Halicki przekonywał, że Podlasie zasługuje na własny port lotniczy - to duży rynek, mieszka tam 1,2 mln potencjalnych pasażerów. I że w przyszłości podlaski duoport będzie mógł nawet odciążyć lotniska na Mazowszu. Uczestnicy dyskusji panelowej podeszli sceptycznie do prezentowanego przez Halickiego pomysłu. Po pierwsze dlatego, że oprócz Lotniska Chopina, na terenie Polski działa jeszcze 14 regionalnych portów lotniczych.
Zaledwie pięć lub sześć lotnisk jest rentownych, pozostałe wykazują na różnym poziomie straty. Jednocześnie ruch lotniczy rośnie - mówił Maciej Lasek, wiceminister infrastruktury i pełnomocnik rządu ds. CPK.
- Jako ekonomista powiedziałbym, że lotnisk jest za dużo - stwierdził Tomasz Kloskowski. - Pracuję w branży 30 lat, pamiętam, że w Białej Podlaskiej miał powstać tor Formuły 1, centrum rozrywki i wielkie lotnisko - dodał.
Nawiązał do niespełnionej głośnej obietnicy tureckiego biznesmena Vahapa Toya, który - jak pisze "Słowo Podlasia" - "pod koniec lat 90. wzbudził nadzieję na lepsze jutro tysięcy mieszkańców regionu. Niestety wizja rozpłynęła się niczym chmury na wietrze". Przedstawiciele branży wskazują też na mniej odległe historycznie przykłady.
- Myślałem, że przykład Radomia nas czegoś nauczył. Lotnisko przyniosło już 70 mln zł straty. Mówienie, że lotnisko nie będzie zarabiać, a region już tak, to wyświechtane hasła. Popatrzmy, jakie braki ma komunikacja autobusowa i kolejowa w regionie Podlasia. Zajmijmy się najpierw transportem publicznym, którego ludzie potrzebują na co dzień, dopiero potem zastanawiajmy się nad lotniskiem, ale nie z chińskim kapitałem - powiedział Adrian Furgalski, prezes ZDG TOR.

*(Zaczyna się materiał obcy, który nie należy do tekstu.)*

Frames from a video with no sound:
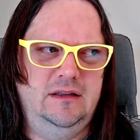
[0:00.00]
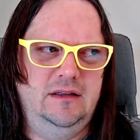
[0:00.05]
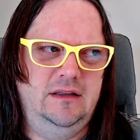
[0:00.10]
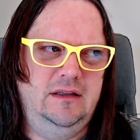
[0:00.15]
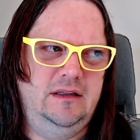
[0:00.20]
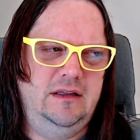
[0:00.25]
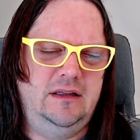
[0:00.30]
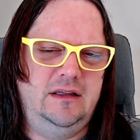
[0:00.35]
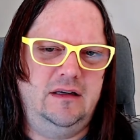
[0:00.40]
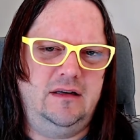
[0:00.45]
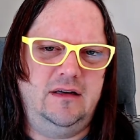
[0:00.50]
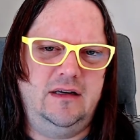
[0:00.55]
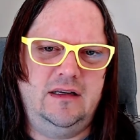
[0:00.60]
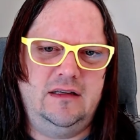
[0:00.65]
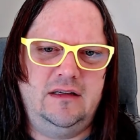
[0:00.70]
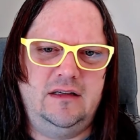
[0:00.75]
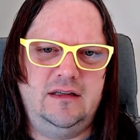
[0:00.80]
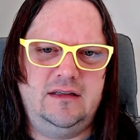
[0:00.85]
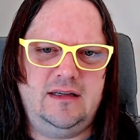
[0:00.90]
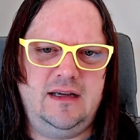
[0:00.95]
In
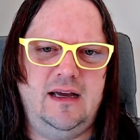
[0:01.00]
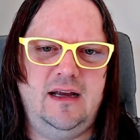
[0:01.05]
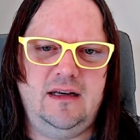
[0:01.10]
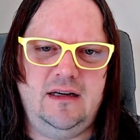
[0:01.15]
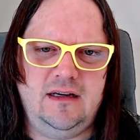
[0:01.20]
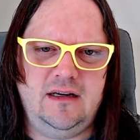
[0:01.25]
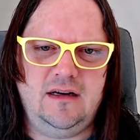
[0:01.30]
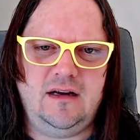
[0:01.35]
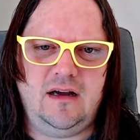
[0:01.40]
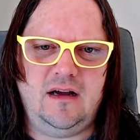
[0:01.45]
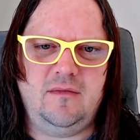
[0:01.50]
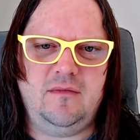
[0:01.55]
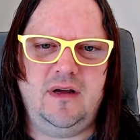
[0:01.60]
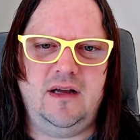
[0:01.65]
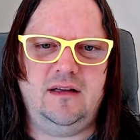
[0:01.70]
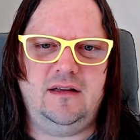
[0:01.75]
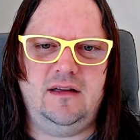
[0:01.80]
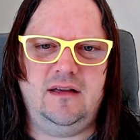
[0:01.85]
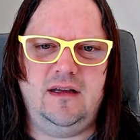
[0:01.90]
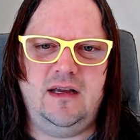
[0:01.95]
the Italian I'm
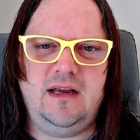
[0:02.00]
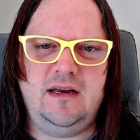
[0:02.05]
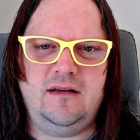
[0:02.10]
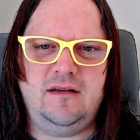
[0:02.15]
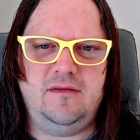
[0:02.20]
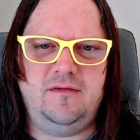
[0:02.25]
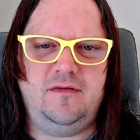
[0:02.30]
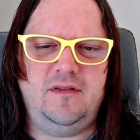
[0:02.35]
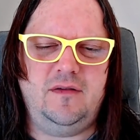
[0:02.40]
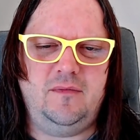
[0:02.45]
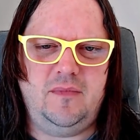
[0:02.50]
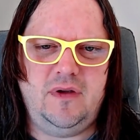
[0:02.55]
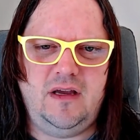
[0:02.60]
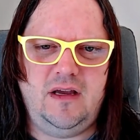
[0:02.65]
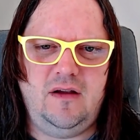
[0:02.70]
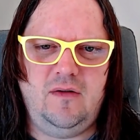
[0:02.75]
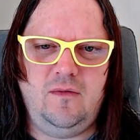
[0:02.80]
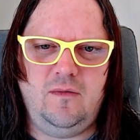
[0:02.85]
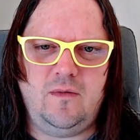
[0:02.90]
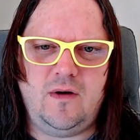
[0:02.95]
at the end of the
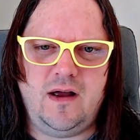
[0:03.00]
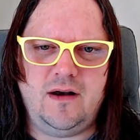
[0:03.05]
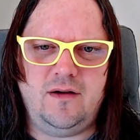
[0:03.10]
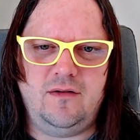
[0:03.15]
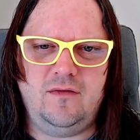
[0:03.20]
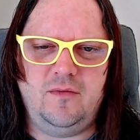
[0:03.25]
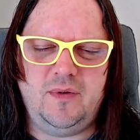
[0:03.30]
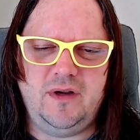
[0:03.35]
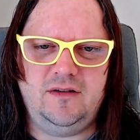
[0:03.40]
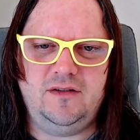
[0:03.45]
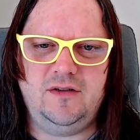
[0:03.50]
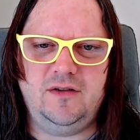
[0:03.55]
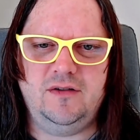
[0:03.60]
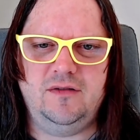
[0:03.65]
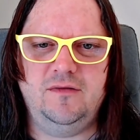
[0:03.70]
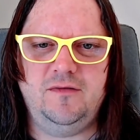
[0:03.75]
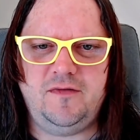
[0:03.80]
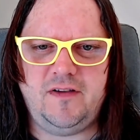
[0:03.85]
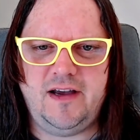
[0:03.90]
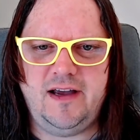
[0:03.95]
B1 or
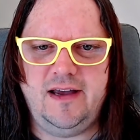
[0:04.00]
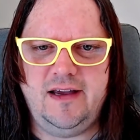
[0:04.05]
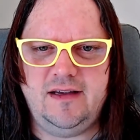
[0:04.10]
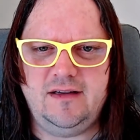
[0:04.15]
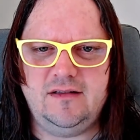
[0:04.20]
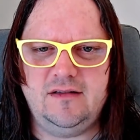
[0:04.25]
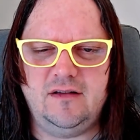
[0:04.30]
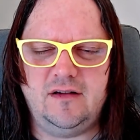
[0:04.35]
B2 phase,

Chińczycy zbudują lotnisko w Polsce? Zapala się czerwona lampka
Bo potencjalne zaangażowanie kapitałowe inwestora z Chin to główny powód, dla którego pomysł budowy nowego lotniska na Podlasiu budzi kontrowersje. I argument dla polskich władz, by w odpowiednim momencie powiedzieć "stop".
- To jest jakaś efemeryda, która nie wiadomo skąd się pojawiła. Do mnie te informacje dotarły z mediów. Plany te nie mają oparcia w żadnych dokumentach strategicznych dla województwa podlaskiego, ani rangi państwowej. Jest to pomysł, który powinien być prześwietlony przez odpowiednie służby. Warto zbadać, skąd ci "inwestorzy" się u nas pojawili - grzmiał w rozmowie z serwisem wnp.pl Tadeusz Truskolaski, prezydent Białegostoku.

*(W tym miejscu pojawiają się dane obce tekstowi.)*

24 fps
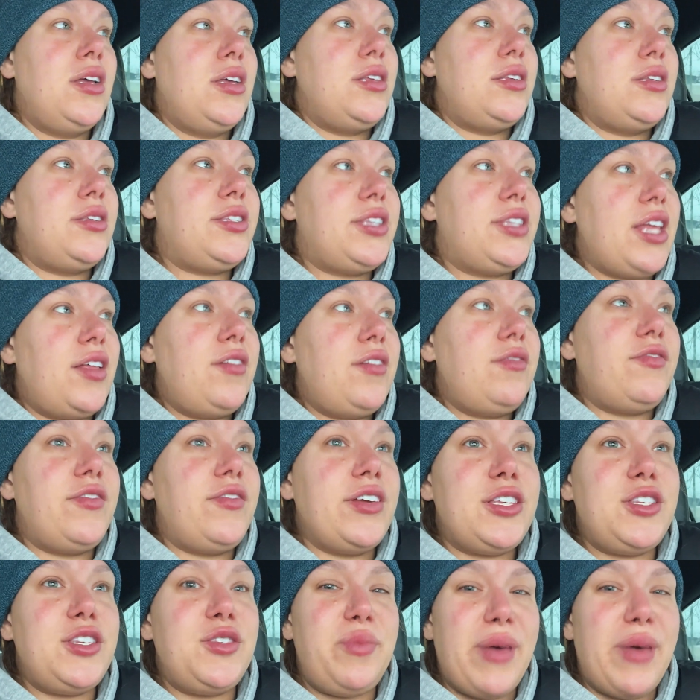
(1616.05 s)

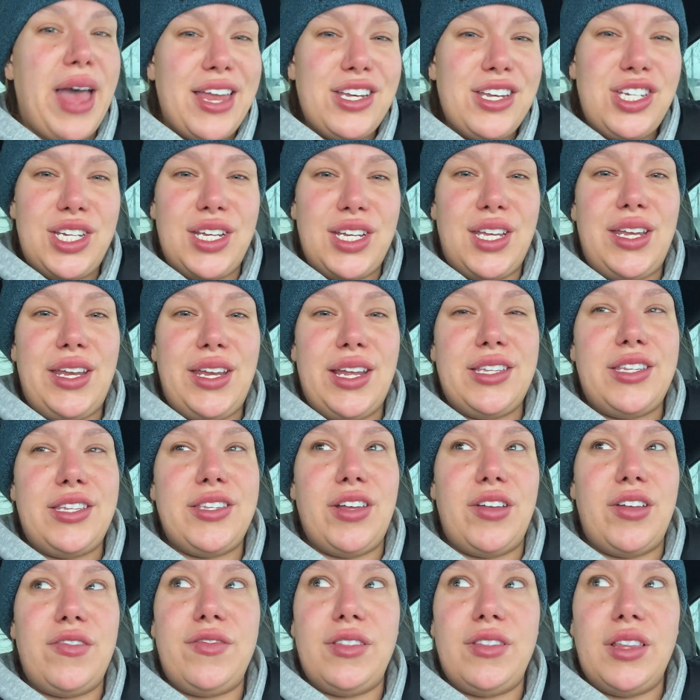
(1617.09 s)
self-expansion and
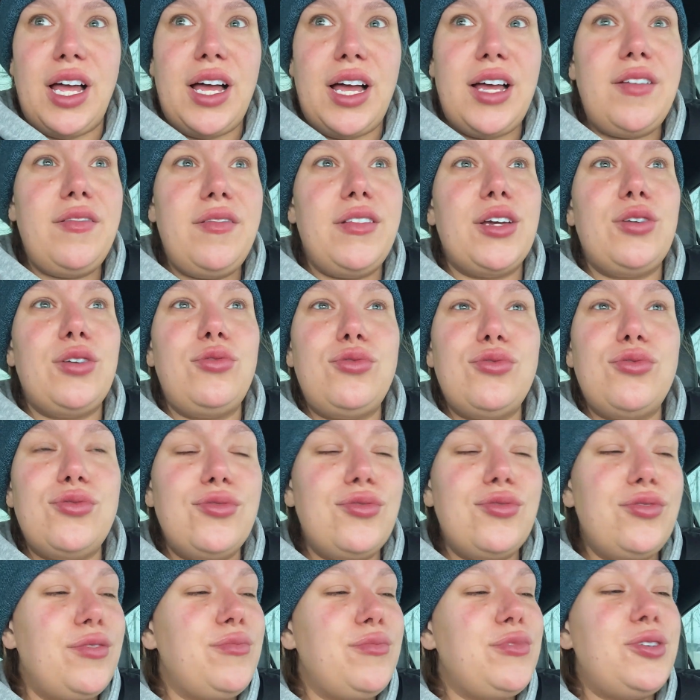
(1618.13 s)
self-love, like,
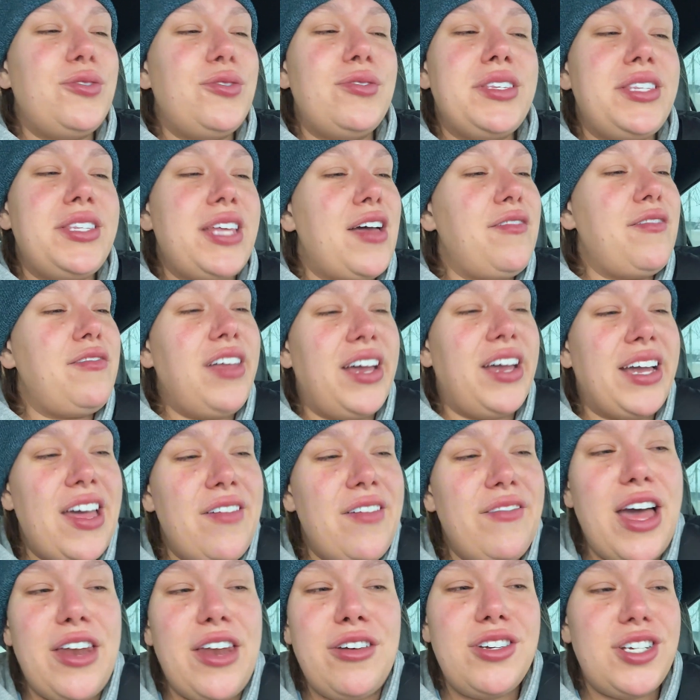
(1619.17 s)
ooh, I'm so excited for that
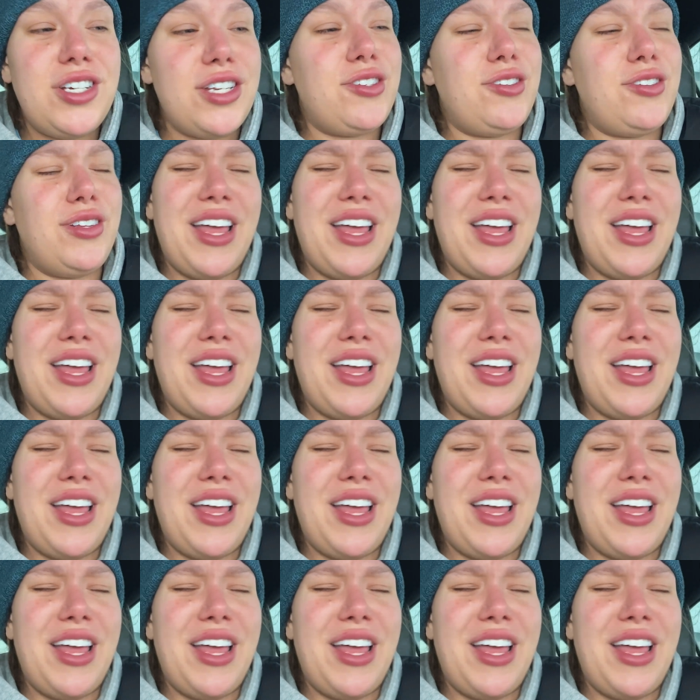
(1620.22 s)
kind of energy. So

Również podczas Kongresu Rynku Lotniczego przypomniano fiasko pomysłu budowania przez chińskie firmy autostrad w Polsce. "Chińczycy mieli być cudownym lekarstwem na nasze drogowe kłopoty. A okazali się dramatycznym problemem" - pisał w 2011 r. tygodnik "Polityka". Nic nie wyszło także z chińskiego partnera dla lotniska w Łodzi, który miałby tam zbudować towarowy hub.
Podkreślano także, że w czasie wojny w Ukrainie prowadzonej przez Władimira Putina i silnych związków gospodarczych Kremla z Pekinem, trzeba być szczególnie ostrożnym. - Państwo nie wpuści żądnego inwestora z Chin, aby budował infrastrukturę krytyczną, a taką są lotniska, zwłaszcza 100 km od granicy z Białorusią - dodał Adrian Furgalski.
Pytany przez nas o projekt "Green Airport" samorząd województwa, krótko ucina temat. - Urząd Marszałkowski Województwa Podlaskiego angażuje się w realne pomysły budowy lotniska, a takim pomysłem jest budowa portu lotniczego na Krywlanach - stwierdziła Barbara Likowska-Matys, zastępca dyrektora Departamentu Polityki Informacyjnej UMWP, w odpowiedzi na pytanie money.pl.